В траве блестел нож полковника. Наклонившись, Джессика подняла нож, перехватила за острие. Когда-то она упражнялась в метании ножей, но особых успехов не достигла. Расстояние, оценила Джессика. Вес ножа. Баланс. Кривизна клинка. Ветра нет. Шансов нет. Ничего нет.
– Юдифь, ложись!
Кобра не изменила позы. Голова Юдифи покачивалась рядом с плечом хозяйки. Раздутый до предела капюшон облегчал прицел.
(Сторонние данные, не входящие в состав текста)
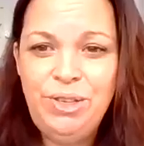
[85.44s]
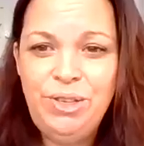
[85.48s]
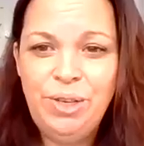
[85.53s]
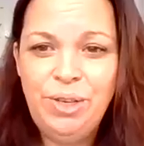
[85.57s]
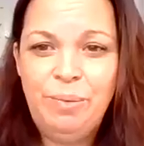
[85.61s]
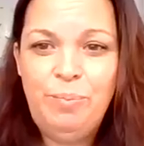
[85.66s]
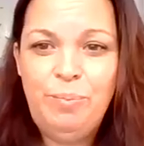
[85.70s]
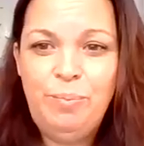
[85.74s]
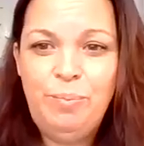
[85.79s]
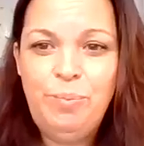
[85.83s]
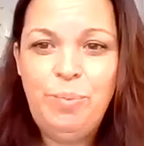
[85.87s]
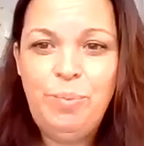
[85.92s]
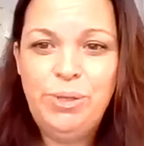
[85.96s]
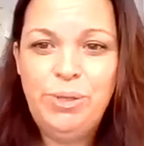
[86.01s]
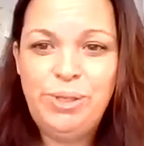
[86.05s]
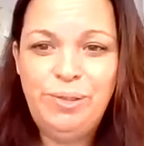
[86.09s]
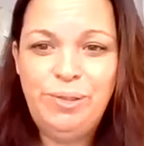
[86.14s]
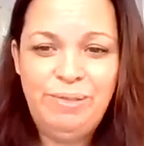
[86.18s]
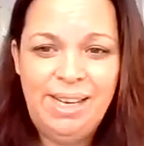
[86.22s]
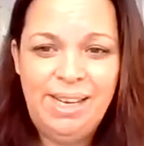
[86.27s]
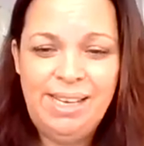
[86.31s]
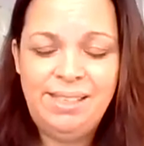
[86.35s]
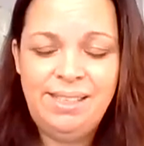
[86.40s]
job was at
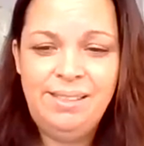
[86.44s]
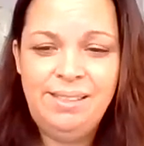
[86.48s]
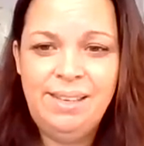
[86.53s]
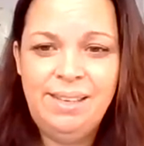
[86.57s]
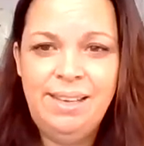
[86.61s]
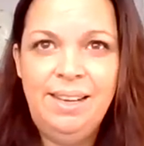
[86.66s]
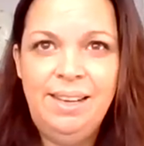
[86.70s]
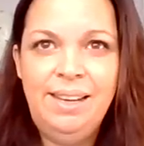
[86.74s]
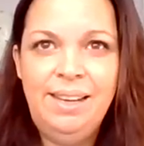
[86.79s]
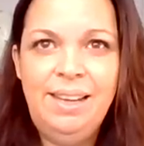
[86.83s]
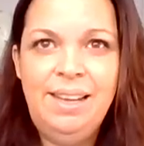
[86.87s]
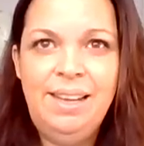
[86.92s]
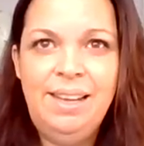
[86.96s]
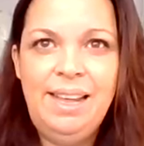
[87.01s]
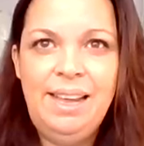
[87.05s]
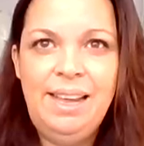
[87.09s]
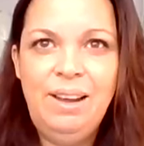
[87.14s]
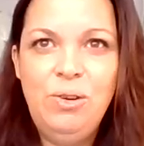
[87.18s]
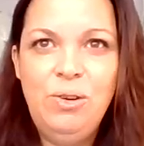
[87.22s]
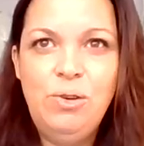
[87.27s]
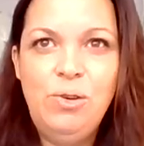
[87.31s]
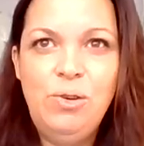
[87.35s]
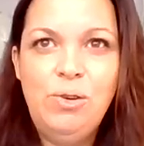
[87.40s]
risk, and it
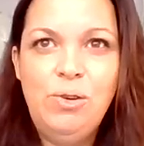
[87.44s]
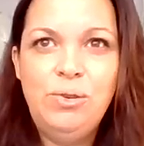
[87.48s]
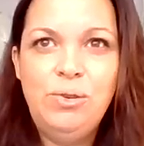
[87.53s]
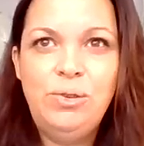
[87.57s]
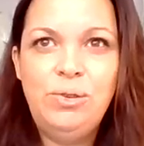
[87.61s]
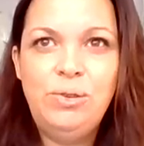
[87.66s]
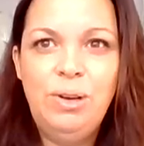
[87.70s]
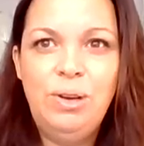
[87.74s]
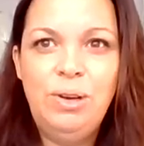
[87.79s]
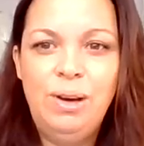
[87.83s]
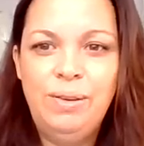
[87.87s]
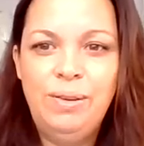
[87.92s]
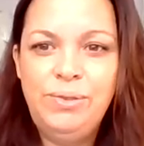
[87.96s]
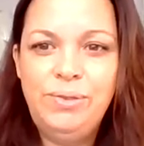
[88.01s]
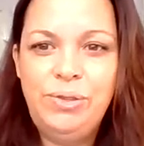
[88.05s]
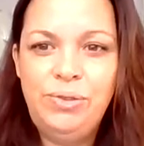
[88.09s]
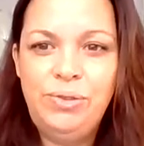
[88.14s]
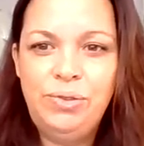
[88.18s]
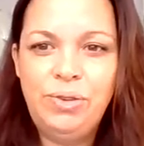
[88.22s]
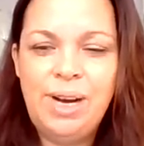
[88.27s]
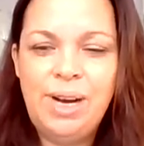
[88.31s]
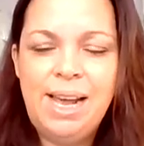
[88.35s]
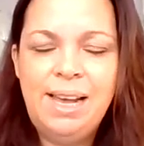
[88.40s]
caused a lot of
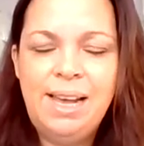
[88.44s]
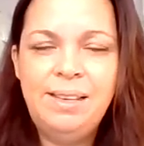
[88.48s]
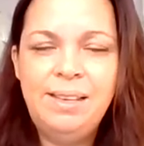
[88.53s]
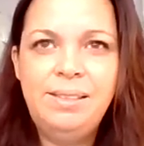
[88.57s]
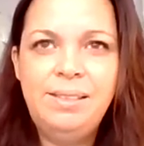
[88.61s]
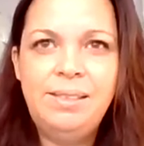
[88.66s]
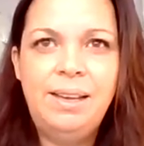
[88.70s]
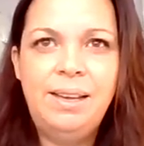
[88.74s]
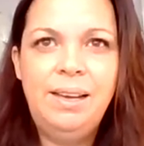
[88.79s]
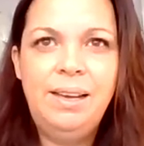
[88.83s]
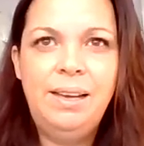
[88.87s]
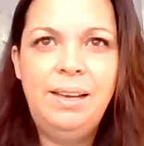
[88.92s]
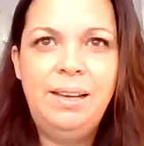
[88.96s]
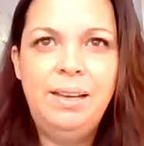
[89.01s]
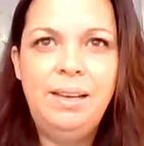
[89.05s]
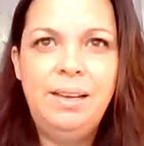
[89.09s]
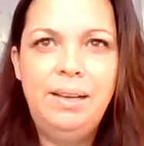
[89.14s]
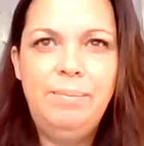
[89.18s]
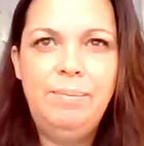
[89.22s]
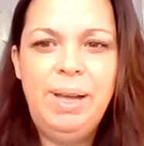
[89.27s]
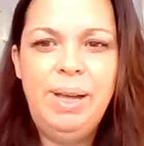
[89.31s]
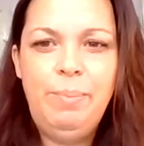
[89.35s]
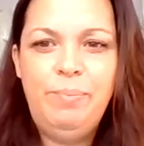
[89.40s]
stress.
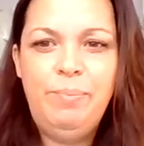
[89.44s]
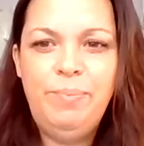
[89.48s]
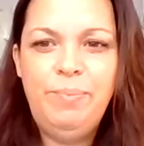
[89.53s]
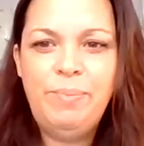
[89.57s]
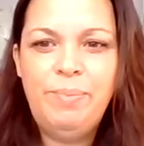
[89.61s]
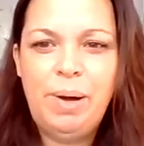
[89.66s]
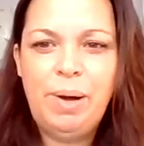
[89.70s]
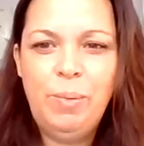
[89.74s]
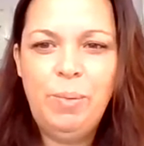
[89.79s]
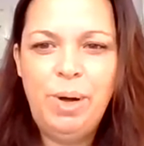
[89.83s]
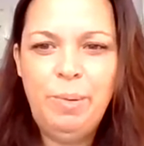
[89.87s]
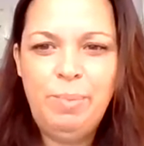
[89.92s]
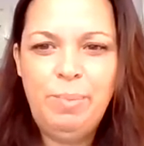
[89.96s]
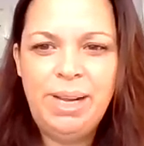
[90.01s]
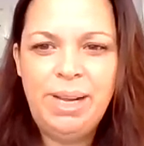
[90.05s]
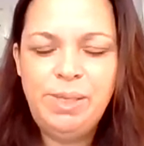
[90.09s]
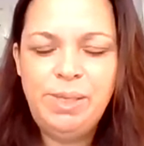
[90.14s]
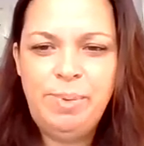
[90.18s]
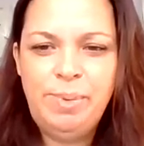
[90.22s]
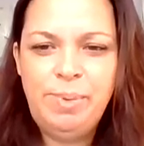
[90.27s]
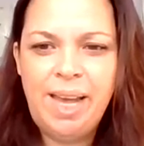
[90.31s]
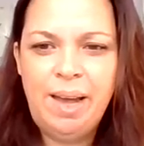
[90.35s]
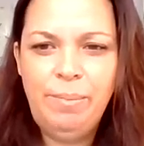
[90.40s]
My
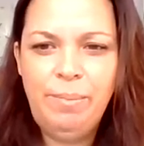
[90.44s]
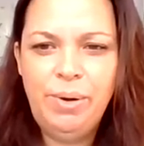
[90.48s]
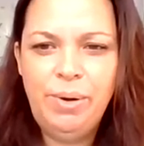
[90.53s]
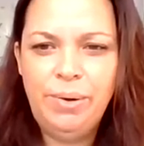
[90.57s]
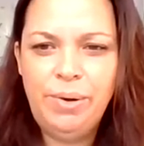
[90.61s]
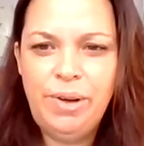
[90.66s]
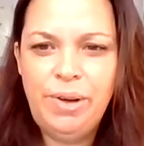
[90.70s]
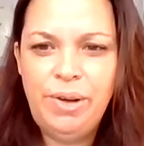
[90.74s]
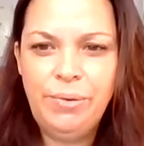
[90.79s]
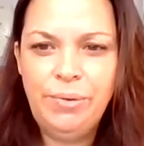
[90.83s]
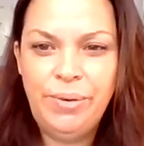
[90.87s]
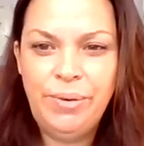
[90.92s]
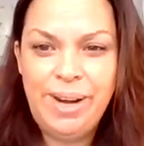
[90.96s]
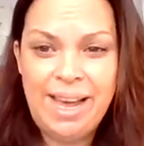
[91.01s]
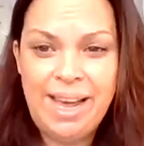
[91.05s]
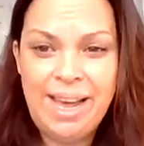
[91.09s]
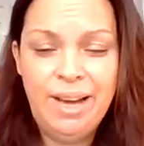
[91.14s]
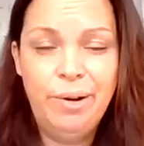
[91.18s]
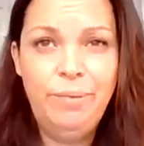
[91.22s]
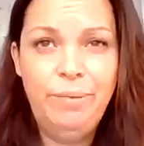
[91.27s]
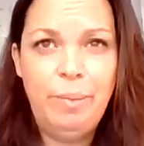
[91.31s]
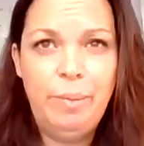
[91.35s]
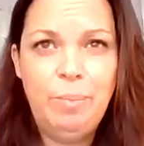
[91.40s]
workplace became an
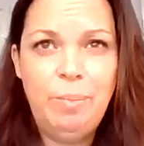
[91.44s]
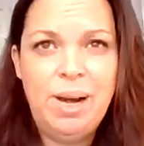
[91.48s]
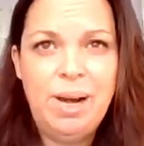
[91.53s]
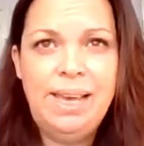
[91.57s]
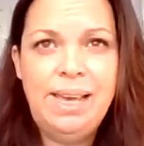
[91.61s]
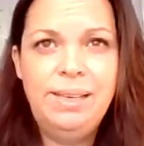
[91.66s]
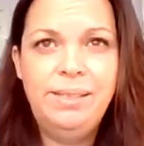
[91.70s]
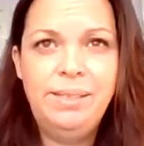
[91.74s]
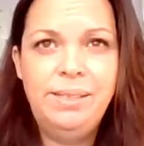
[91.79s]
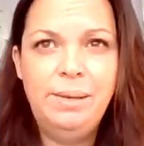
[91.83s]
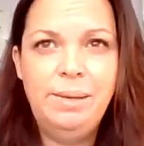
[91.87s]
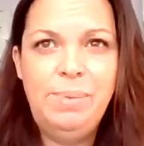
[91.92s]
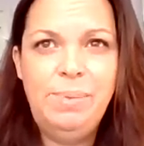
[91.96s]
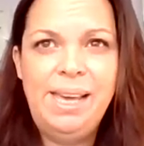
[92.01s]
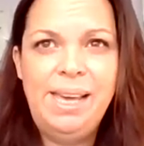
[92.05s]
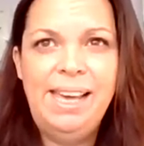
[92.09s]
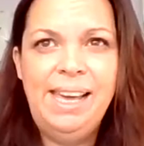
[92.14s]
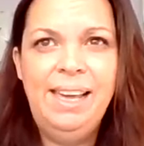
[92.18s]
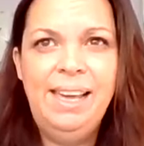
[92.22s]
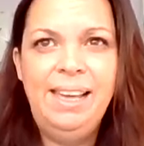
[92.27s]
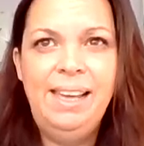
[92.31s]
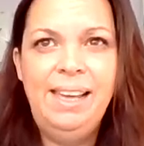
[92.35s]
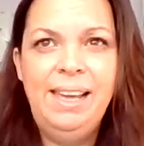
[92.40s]
unhealthy place to
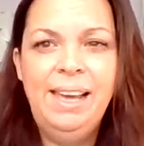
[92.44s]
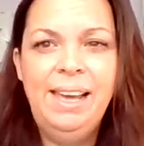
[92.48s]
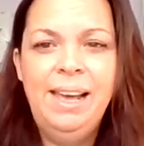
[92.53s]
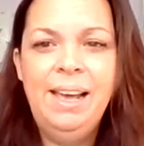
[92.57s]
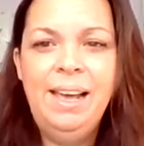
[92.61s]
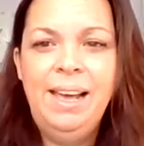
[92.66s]
be.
В лунном свете тускло вспыхивала чешуя.
– Ложись, дурища! Немедленно!
Шипение Джессики было коброй проигнорировано.
– Ложись!
Щелкнул выстрел.
Капитан дю Рамбуе схватился за плечо, выронив пистолет. Судя по всему, пуля раздробила капитану ключицу. Джессика оглянулась. Привалясь спиной к стволу груши, Антон Пшедерецкий сидел в неудобной позе. Он широко разбросав ноги, кренясь всем корпусом набок. Левой рукой Пшедерецкий опирался о землю, в правой держал револьвер. Шестизарядный револьвер, без украшений, калибр 7,62 миллиметра – дичь и архаика для просвещенной Ойкумены, лет восемьдесят прогресса для оружейников Эскалоны и Бравильянки. Идеальный выбор, оценила Джессика. С лучевиком или парализатором он потерял бы лицо, перестал быть своим. А так пуля есть пуля, остальное – не в счет.
– Финал комедии, – сказал дон Фернан. – Можно аплодировать.
И добавил без тени юмора:
– Театр закрывается. Зрителей просят покинуть зал!